Een van de zeer weinigen die op de hoogte zouden zijn van de inhoud van het Evangelie van Judas, is prof. dr. Hans van Oort uit Zeist. Hij zou zelfs aan een vertaling en exegese hebben gewerkt.
De kerkhistoricus, gespecialiseerd in Augustinus, gnostiek, manicheïsme en Nag Hammadi, organiseerde op eigen initiatief een persconferentie en lezingen als tegenstem tegen “alle nonsens” die de afgelopen tijd over het Judasevangelie is gezegd en geschreven.

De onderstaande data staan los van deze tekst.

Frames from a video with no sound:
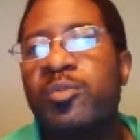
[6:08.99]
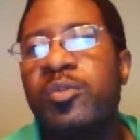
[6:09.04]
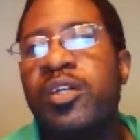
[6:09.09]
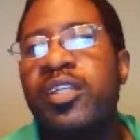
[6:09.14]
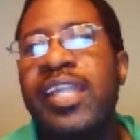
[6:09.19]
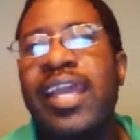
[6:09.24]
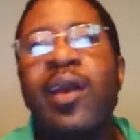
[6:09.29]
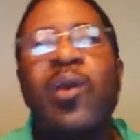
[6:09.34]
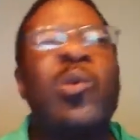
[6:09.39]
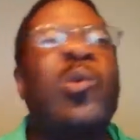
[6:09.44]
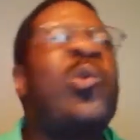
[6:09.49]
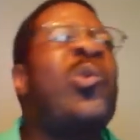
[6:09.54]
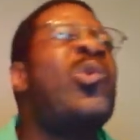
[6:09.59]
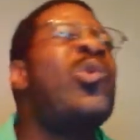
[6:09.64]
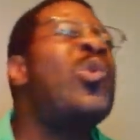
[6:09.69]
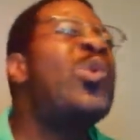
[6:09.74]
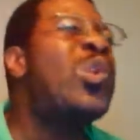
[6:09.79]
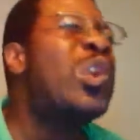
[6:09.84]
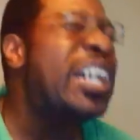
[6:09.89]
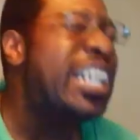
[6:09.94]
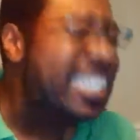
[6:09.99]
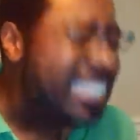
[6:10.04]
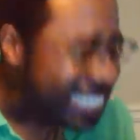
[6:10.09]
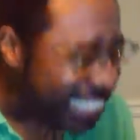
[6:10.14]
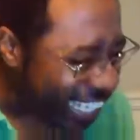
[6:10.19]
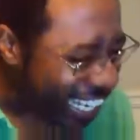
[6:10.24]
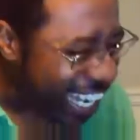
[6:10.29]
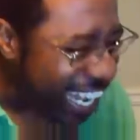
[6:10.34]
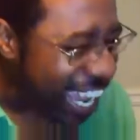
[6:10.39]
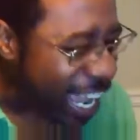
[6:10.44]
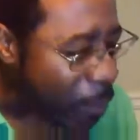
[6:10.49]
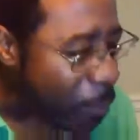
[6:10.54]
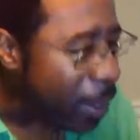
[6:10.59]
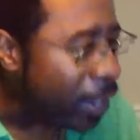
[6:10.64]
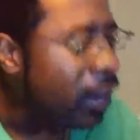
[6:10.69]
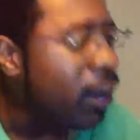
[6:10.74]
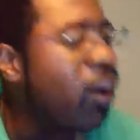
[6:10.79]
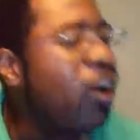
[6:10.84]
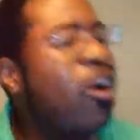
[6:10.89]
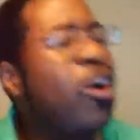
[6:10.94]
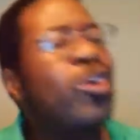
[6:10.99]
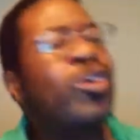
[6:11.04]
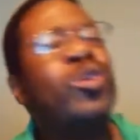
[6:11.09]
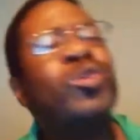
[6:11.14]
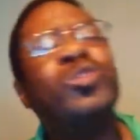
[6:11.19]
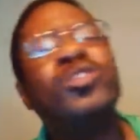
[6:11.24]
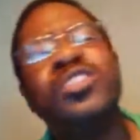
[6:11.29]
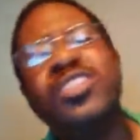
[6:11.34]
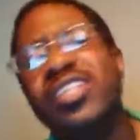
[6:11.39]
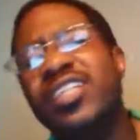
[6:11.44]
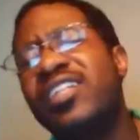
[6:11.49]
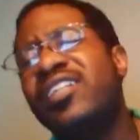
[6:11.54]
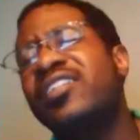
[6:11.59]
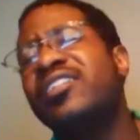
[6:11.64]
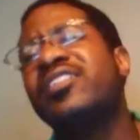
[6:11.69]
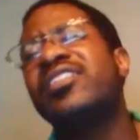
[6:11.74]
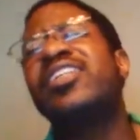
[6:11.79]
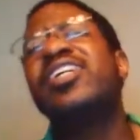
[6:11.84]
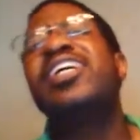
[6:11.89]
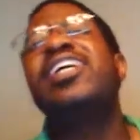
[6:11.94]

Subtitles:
but that one time out of all those years,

Van Oort verwijst de gedachte dat Judas zélf de auteur is van het naar hem genoemde evangelie resoluut naar het rijk der fabelen. “Dat zal geen redelijk denkend mens aannemen.” Wel staat vast dat het document geen vervalsing is, maar een oorspronkelijke tekst die naadloos aansluit op oude gnostische tradities.” “Gnostici zijn notoire dwarsliggers; echte protest-exegeten”, legt hij uit. Hij nuanceert zijn standpunt door te stellen: “Tegelijk zijn ze bewaarders van oeroude overleveringen, waaronder tradities uit de oergemeente in Jeruzalem. Daarom is deze vondst enorm belangrijk: zij brengt ons in aanraking met ideeën uit het vroegste christendom. Er zijn overigens goede gronden om aan te nemen dat het Judasevangelie al rond 150 na Christus bekend was.”